Next generation Ionizing radiation detection

High-energy detection is being revolutionized by integrating photonic elements into scintillators, transforming the field of scintillating materials. Our ongoing collaboration with the university of Tokushima and industrial partners, Nichia the leader in LED and phosphor technologies (Japan) aimed to a scalable and cost-effective method to achieve tunable emission across the visible spectrum by colloidal self-assembly of photonic crystals on scintillator surfaces. We demonstrate this concept, for Eu3+/Tb3+-doped Gd and Ta oxides (Adv. Optical Mater. 2024, 2401030).  Widely available and affordable colloidal nanospheres of SiO2 or PMMA are self-assembled on the scintillators forming photonic layers. The resulting structures are homogeneous and closed-packed SiO2 or PMMA nanosphere films with a clear photonic bandgap in the visible range.

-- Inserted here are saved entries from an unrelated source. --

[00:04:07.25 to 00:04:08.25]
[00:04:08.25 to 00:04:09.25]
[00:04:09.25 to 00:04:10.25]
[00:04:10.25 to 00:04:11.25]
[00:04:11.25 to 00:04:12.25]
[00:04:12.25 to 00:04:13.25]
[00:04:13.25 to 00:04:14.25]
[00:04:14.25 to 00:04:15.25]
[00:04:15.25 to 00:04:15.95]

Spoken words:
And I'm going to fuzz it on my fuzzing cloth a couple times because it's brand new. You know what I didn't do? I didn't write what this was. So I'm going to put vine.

Under X-ray excitation scintillator covered with our photonic layers, exhibits enhanced light extraction in the direction perpendicular to the scintillator surface, compared to isotropic emission in the bare scintillator. Such scintillation directionality when optically matched with a proper detector will result in higher efficiency of the overall detection system. Moreover, X-ray imaging analysis demonstrates an enhancement of 25% in system resolution of the scintillator supplemented with photonic layers compared to unmodified scintillators. The proposed methods are scintillator and colloidal nanocrystal agnostic, a promising versatile approach for directing the scintillation light toward a photodetector increasing detection system performance as well as offering a more economically viable solution for high-resolution imaging applications.

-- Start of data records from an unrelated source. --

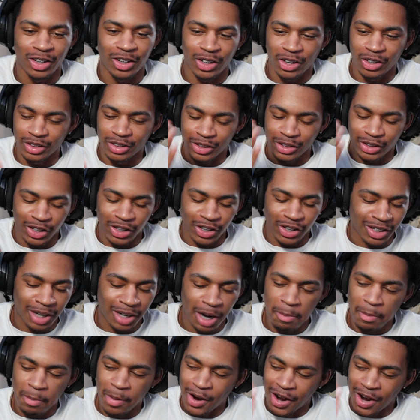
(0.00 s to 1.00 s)
Girl to girl.
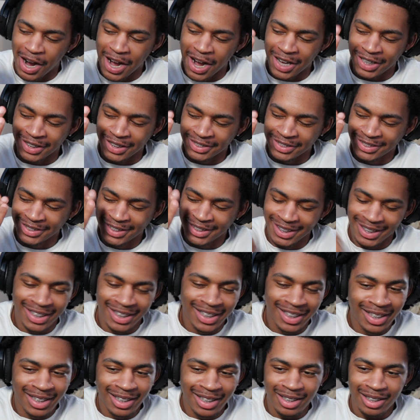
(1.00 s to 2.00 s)
Come on.
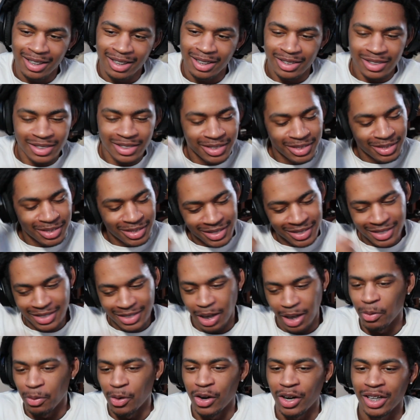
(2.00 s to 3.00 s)

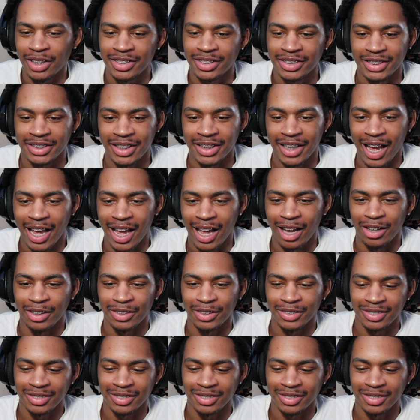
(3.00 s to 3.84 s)
Come on. Sit down.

Additionally, a project with the Advanced defense industry is dedicated to measuring the fast X-ray detector prototype using a dedicated pulsed setup. The experimental setup was built in our lab, making use of external facilities provided by our collaborators. These facilities were adapted and upgraded to meet the specific requirements of our study. The general work principle of the setup is the following: high power  short-pulsed laser is focused on a target inside a vacuum chamber to produce a hot plasma blob, inside which, among other emissions, short X-ray pulses are generated. The method is prominent due to the possibility of generating very short X-ray pulses; a laser with sub-picosecond pulses allows to reach an X-ray pulse duration of units of picoseconds.

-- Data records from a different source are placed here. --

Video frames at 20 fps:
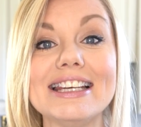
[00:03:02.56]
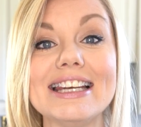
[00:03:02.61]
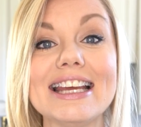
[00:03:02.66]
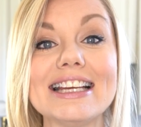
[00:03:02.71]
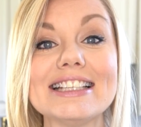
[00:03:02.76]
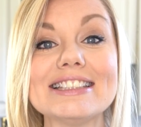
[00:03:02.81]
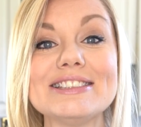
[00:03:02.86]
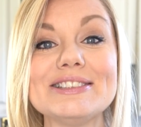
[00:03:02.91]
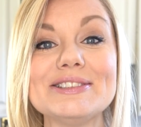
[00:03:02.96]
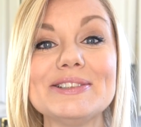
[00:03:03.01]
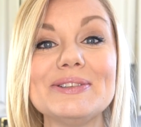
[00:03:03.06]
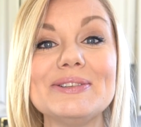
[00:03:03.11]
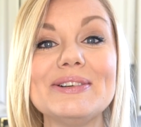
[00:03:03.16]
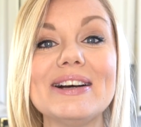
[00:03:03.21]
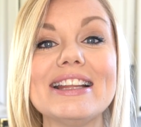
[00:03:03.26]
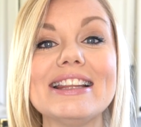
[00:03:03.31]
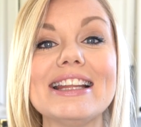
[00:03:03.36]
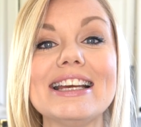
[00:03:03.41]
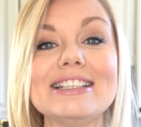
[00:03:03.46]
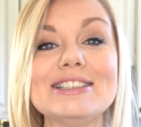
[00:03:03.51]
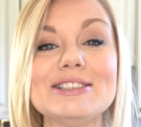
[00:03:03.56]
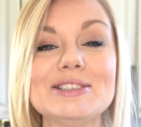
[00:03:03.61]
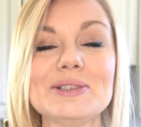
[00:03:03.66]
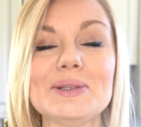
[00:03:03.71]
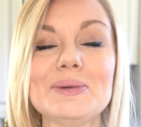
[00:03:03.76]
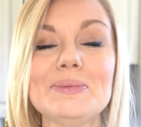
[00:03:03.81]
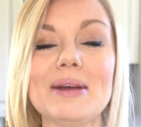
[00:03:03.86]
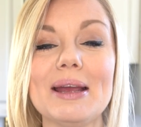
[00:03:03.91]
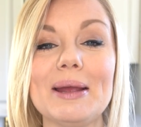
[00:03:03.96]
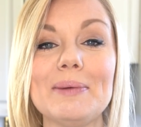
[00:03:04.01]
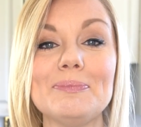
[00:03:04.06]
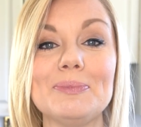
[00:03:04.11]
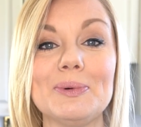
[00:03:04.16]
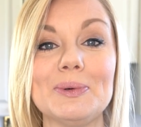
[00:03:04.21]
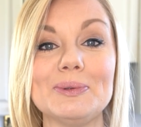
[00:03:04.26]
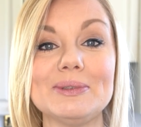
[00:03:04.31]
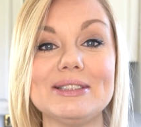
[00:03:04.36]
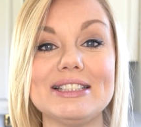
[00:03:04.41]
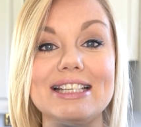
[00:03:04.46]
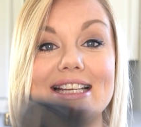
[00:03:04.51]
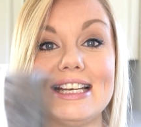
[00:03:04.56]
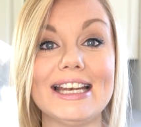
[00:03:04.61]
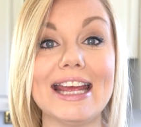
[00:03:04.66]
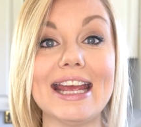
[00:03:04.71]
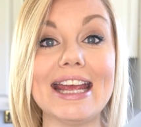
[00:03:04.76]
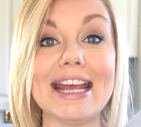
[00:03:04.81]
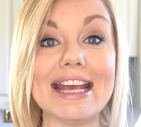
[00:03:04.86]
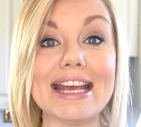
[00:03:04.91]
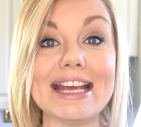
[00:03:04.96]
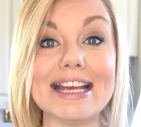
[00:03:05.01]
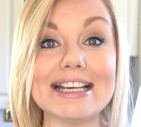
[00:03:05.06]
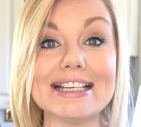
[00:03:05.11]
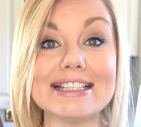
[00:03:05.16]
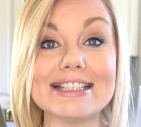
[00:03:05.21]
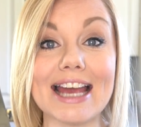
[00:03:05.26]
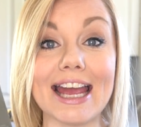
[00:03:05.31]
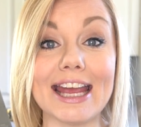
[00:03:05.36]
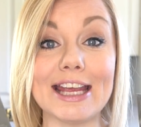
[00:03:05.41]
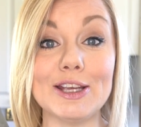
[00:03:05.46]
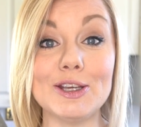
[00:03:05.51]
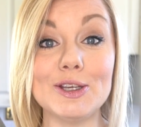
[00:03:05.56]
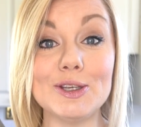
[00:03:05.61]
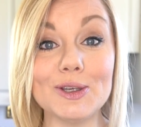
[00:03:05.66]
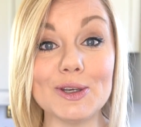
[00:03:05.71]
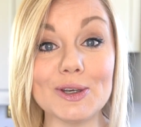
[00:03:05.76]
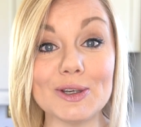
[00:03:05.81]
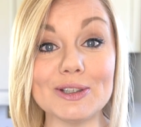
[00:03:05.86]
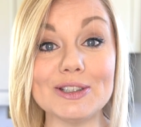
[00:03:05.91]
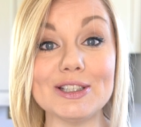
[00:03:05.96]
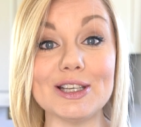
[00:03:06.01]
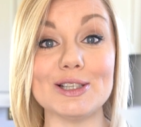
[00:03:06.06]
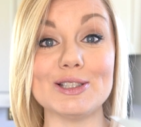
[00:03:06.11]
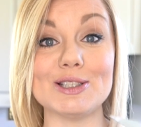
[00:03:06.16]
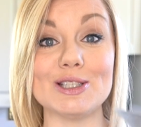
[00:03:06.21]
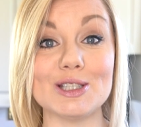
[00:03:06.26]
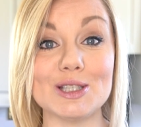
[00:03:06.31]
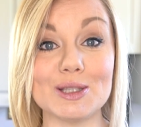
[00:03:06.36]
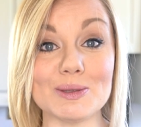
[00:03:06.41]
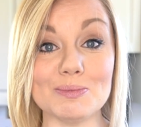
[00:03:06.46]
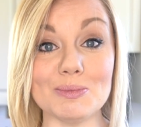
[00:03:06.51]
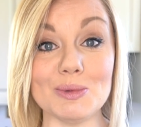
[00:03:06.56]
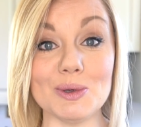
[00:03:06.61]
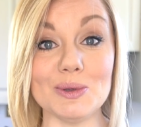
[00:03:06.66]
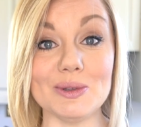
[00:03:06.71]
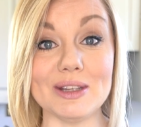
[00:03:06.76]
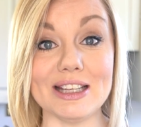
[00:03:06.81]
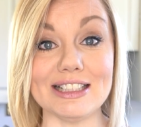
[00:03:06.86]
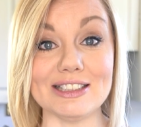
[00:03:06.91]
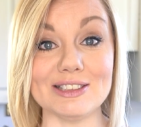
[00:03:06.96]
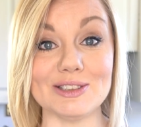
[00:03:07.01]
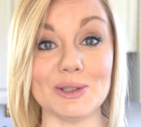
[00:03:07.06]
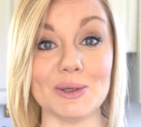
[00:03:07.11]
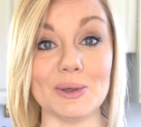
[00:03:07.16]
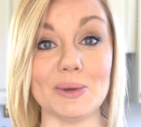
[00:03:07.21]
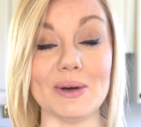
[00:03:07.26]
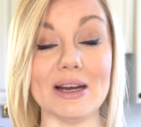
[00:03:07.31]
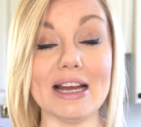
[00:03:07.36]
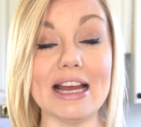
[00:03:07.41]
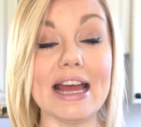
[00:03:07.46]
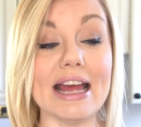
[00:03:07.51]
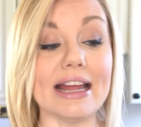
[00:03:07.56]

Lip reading: next tool that is super important is a good smoothing tool.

The setup allows fast characterization of the scintillation decay time with a current resolution of 4 ns, with the possibility of improvement.

The project is dedicated to fabrication of next-generation scintillator materials, utilizing the benefits of highly efficient nanocrystal emitters and photonic means to control and enhance light emission.

Halide perovskite nanocrystals are a promising scintillator due to their bright emission, fast decay time in the nanosecond range, high radiation hardness, and considerable stopping power. So, in this part of the project we use halide perovskite nanocrystals as a heavy filler in plastic scintillator.